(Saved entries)
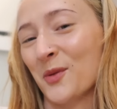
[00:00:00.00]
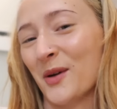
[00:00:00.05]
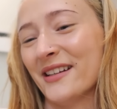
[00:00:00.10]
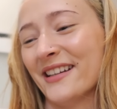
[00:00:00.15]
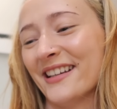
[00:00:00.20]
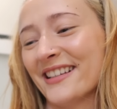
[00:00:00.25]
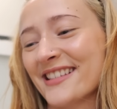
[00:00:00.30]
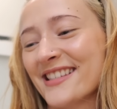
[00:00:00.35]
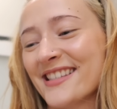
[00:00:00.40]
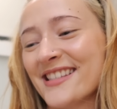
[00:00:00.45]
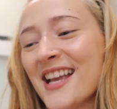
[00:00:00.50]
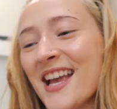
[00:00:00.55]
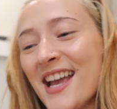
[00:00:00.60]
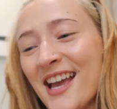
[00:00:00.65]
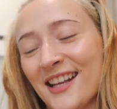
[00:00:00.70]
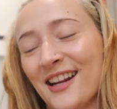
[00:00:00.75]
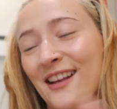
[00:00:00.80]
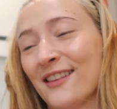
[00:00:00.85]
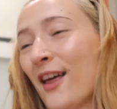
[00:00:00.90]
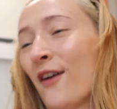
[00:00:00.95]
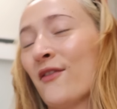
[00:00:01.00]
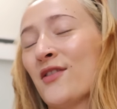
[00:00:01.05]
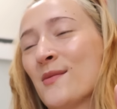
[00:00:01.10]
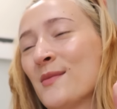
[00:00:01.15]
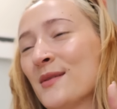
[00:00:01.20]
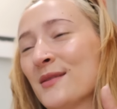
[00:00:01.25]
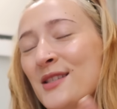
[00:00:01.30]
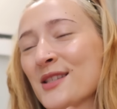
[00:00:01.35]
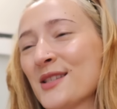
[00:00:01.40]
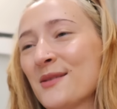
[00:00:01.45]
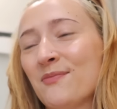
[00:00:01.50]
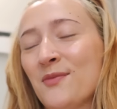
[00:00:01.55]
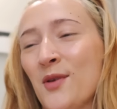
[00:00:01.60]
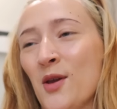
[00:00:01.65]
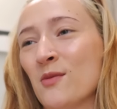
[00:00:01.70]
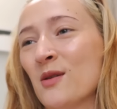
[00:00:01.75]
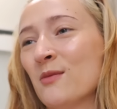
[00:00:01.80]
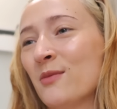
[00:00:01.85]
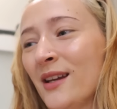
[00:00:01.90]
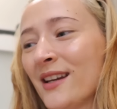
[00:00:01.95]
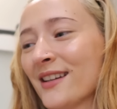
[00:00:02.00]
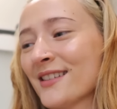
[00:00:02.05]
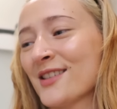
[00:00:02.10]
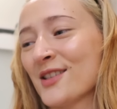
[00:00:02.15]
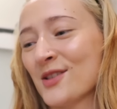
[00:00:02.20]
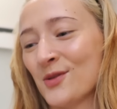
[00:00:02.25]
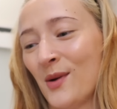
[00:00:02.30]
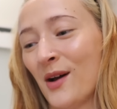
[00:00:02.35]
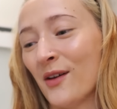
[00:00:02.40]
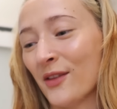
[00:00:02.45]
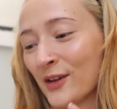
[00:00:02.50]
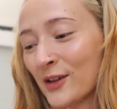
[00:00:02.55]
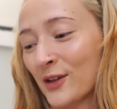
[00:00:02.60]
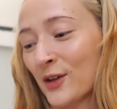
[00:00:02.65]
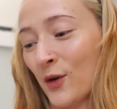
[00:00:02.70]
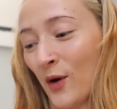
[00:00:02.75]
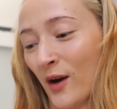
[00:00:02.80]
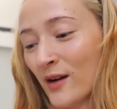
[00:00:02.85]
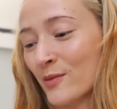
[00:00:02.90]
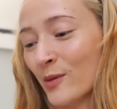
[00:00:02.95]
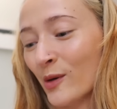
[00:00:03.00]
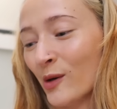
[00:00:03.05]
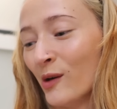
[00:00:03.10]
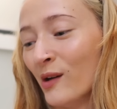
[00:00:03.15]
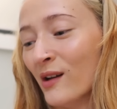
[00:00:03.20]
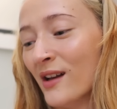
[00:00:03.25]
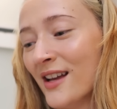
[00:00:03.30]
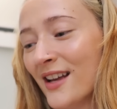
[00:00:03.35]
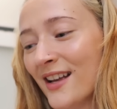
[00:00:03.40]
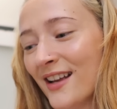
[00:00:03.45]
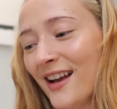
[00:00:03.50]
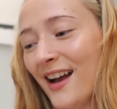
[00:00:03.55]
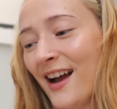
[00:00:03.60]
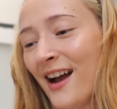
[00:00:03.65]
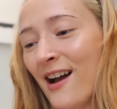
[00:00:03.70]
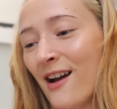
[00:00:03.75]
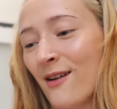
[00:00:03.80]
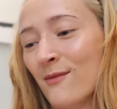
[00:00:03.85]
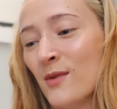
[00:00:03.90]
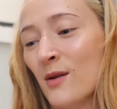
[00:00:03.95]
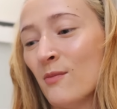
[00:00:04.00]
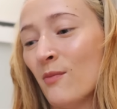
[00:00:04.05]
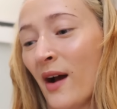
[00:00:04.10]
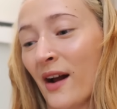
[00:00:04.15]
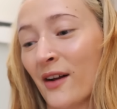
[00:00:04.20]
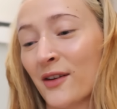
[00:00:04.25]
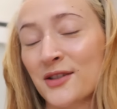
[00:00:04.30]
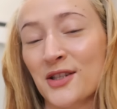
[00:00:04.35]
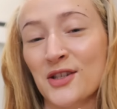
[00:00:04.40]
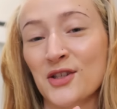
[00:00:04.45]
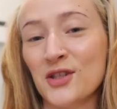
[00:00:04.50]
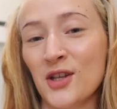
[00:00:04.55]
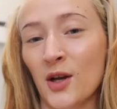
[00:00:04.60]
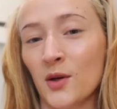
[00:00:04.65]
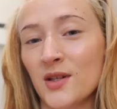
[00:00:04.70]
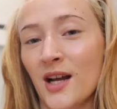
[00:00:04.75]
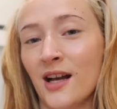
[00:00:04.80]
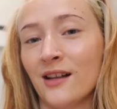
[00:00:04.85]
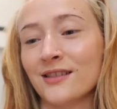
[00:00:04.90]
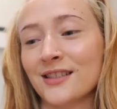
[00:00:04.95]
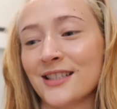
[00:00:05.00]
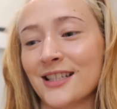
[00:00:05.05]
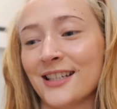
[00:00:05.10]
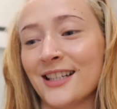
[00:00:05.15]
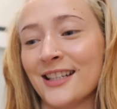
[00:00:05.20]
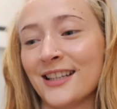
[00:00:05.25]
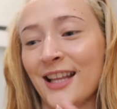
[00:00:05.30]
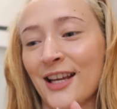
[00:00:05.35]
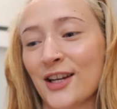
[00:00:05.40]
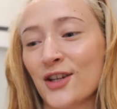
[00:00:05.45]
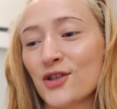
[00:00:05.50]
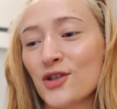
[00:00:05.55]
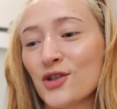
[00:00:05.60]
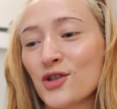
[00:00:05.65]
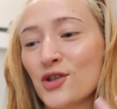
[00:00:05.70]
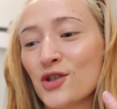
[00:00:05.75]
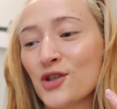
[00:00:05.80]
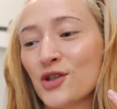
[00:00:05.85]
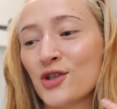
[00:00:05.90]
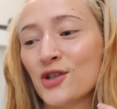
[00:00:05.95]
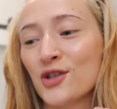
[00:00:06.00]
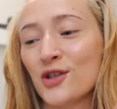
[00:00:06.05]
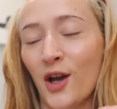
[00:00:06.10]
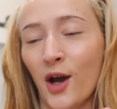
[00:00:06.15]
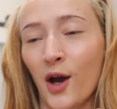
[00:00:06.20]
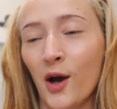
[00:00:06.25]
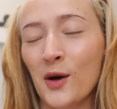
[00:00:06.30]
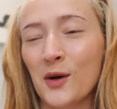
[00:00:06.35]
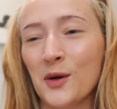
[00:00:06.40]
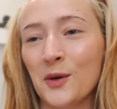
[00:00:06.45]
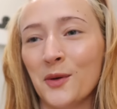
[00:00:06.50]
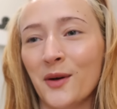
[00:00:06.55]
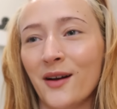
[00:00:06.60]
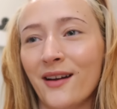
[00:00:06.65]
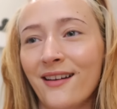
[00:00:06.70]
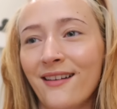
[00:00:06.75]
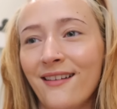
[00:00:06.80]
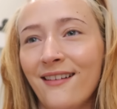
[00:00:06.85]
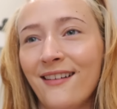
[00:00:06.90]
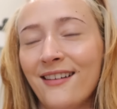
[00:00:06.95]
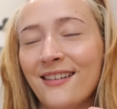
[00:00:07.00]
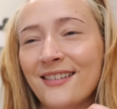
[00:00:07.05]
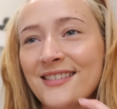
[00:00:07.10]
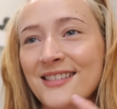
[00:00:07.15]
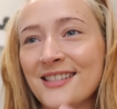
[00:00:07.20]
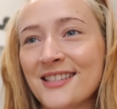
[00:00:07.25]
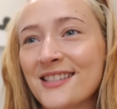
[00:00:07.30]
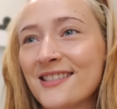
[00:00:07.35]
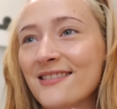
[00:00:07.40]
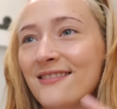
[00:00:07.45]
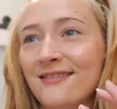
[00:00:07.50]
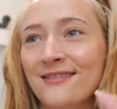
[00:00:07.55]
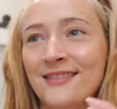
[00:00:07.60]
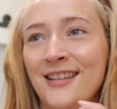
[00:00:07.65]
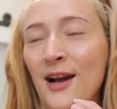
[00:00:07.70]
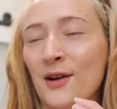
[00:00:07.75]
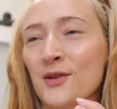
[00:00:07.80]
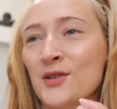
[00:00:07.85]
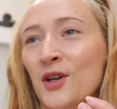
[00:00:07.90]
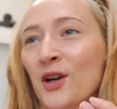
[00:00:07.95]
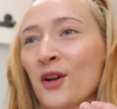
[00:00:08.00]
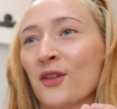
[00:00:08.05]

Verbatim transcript: to witness. And I love them as human beings as well. They're incredible. Um, Miles is so talented and like so down to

PROBLEM TO SOLVE: Only the lines from the one containing "[00:00:06.95]" through the final line of the records should be transcribed, exactly and with no pictures.

EXERCISE ANSWER:
[00:00:06.95]
[00:00:07.00]
[00:00:07.05]
[00:00:07.10]
[00:00:07.15]
[00:00:07.20]
[00:00:07.25]
[00:00:07.30]
[00:00:07.35]
[00:00:07.40]
[00:00:07.45]
[00:00:07.50]
[00:00:07.55]
[00:00:07.60]
[00:00:07.65]
[00:00:07.70]
[00:00:07.75]
[00:00:07.80]
[00:00:07.85]
[00:00:07.90]
[00:00:07.95]
[00:00:08.00]
[00:00:08.05]

Verbatim transcript: to witness. And I love them as human beings as well. They're incredible. Um, Miles is so talented and like so down to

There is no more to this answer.